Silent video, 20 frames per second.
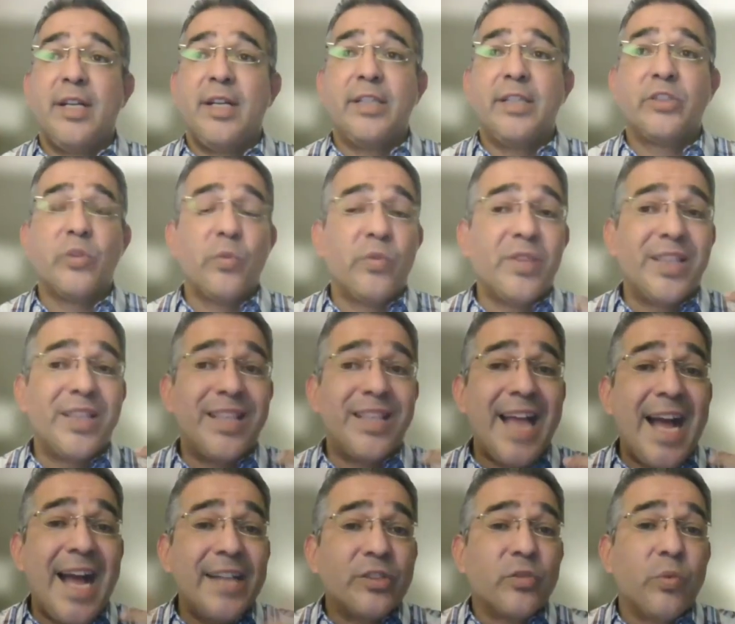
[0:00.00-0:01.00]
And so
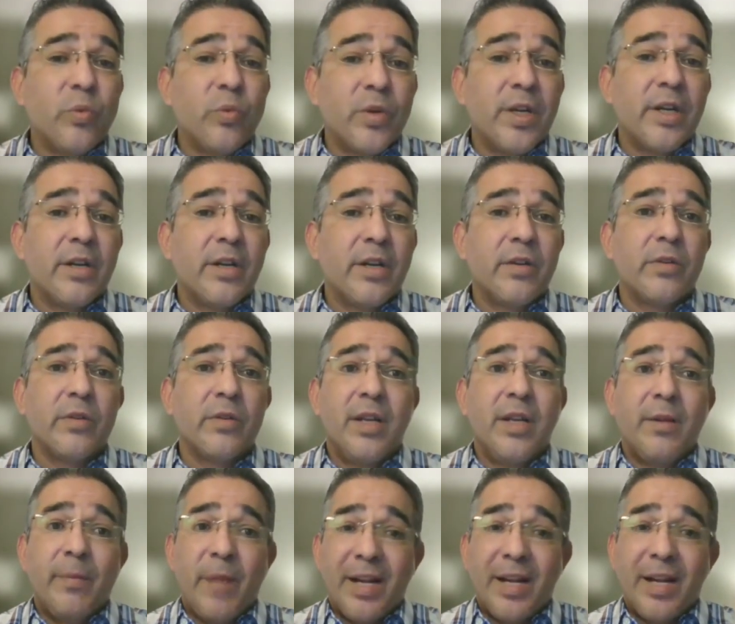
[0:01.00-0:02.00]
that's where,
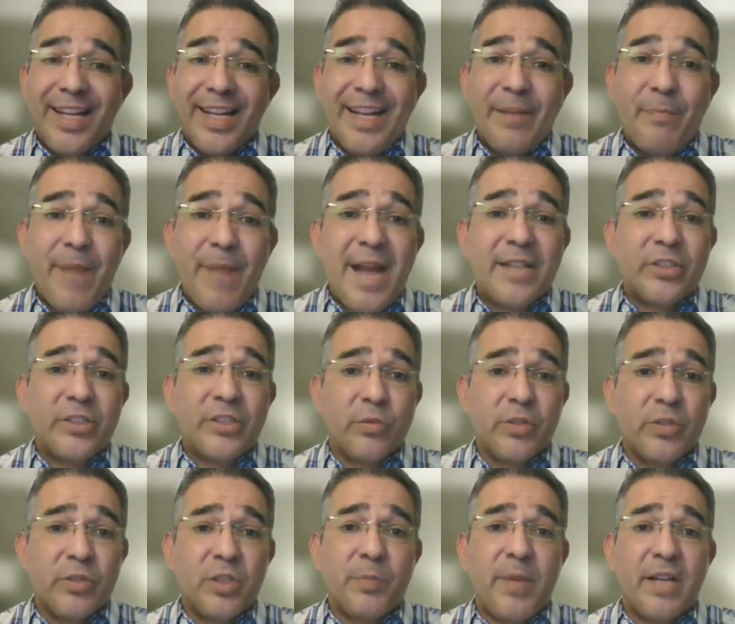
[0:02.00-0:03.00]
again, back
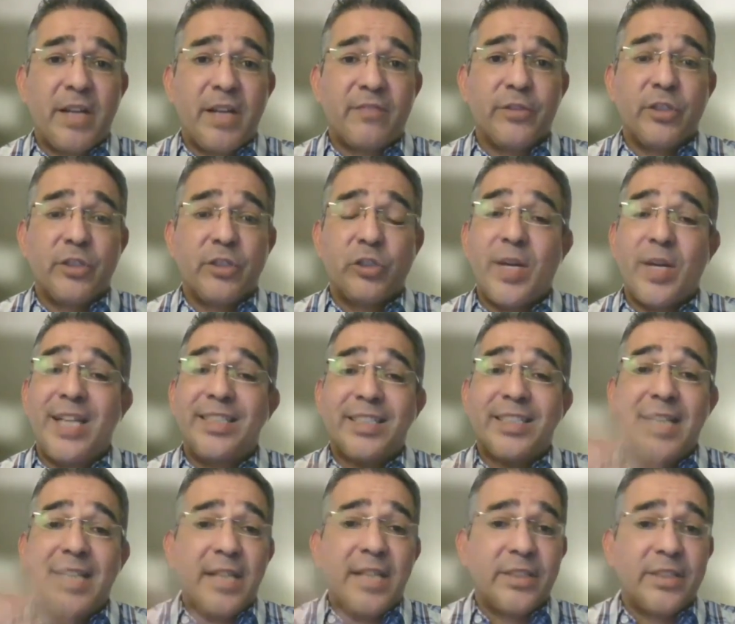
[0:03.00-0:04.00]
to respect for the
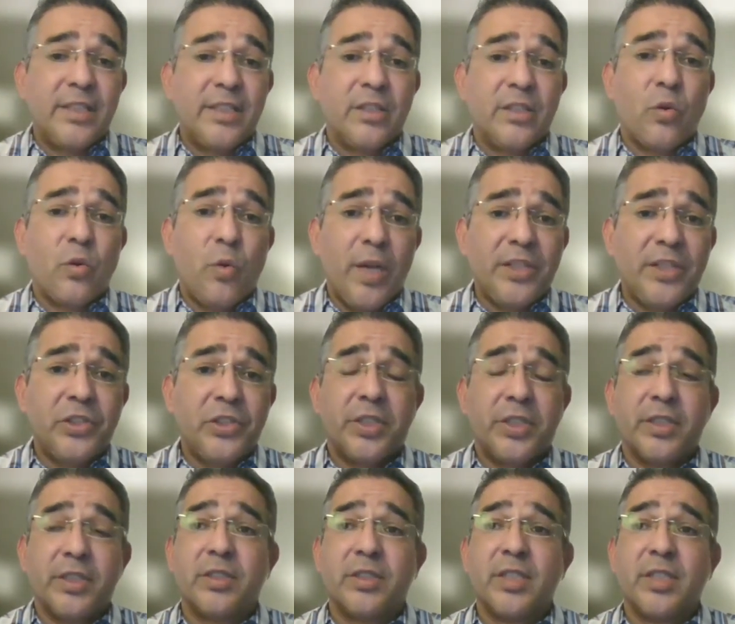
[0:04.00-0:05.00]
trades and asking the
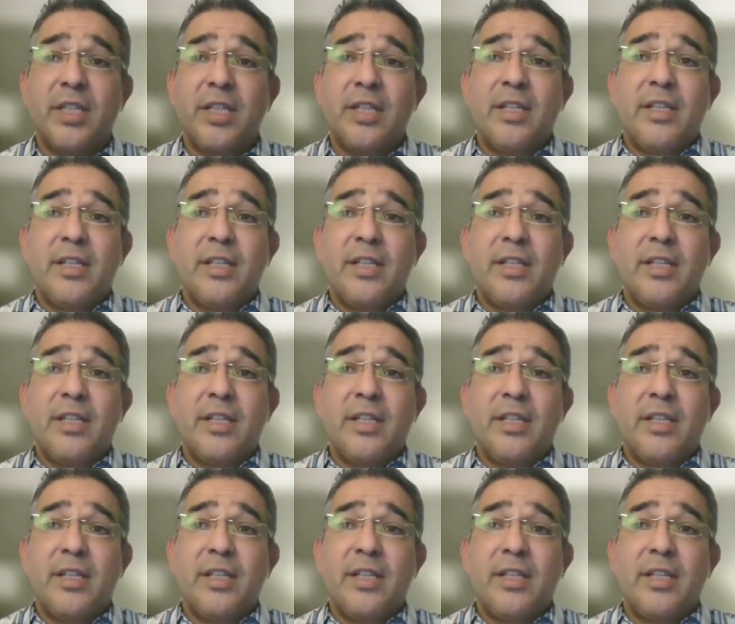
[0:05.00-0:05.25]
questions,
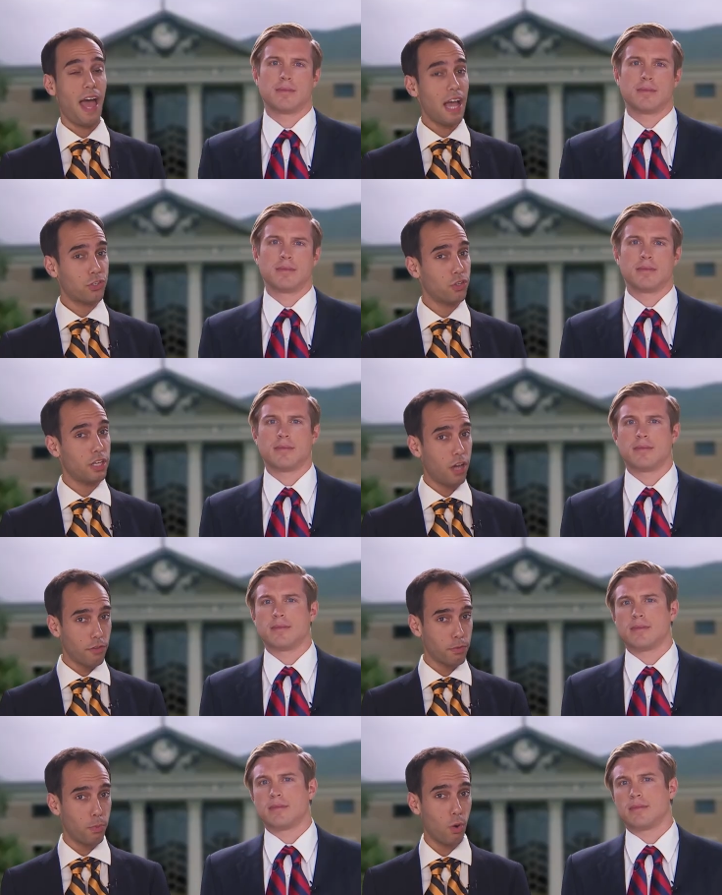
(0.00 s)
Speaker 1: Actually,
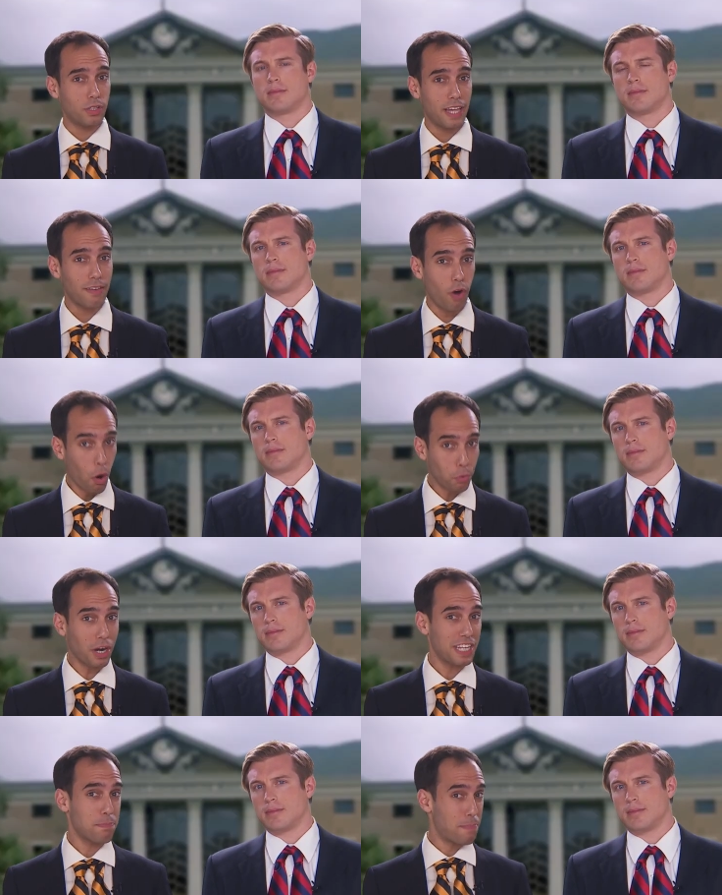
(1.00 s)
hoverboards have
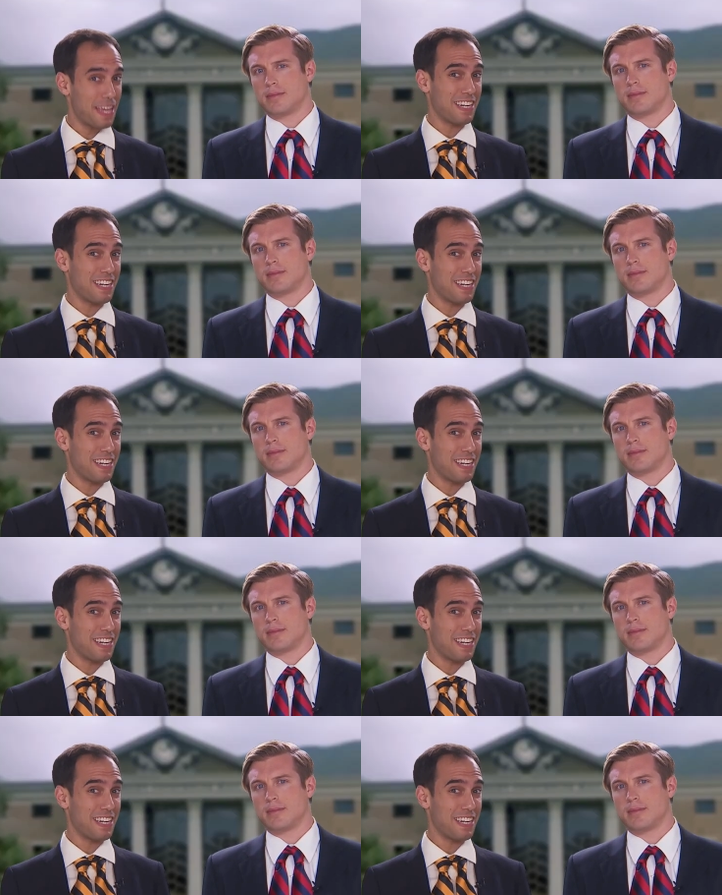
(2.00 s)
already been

EXERCISE GOAL ▸ Output the full set of records above without changing a word, and drop the images.

ANSWER TO THE EXERCISE ▸
Silent video, 20 frames per second.
[0:00.00-0:01.00]
And so
[0:01.00-0:02.00]
that's where,
[0:02.00-0:03.00]
again, back
[0:03.00-0:04.00]
to respect for the
[0:04.00-0:05.00]
trades and asking the
[0:05.00-0:05.25]
questions,
(0.00 s)
Speaker 1: Actually,
(1.00 s)
hoverboards have
(2.00 s)
already been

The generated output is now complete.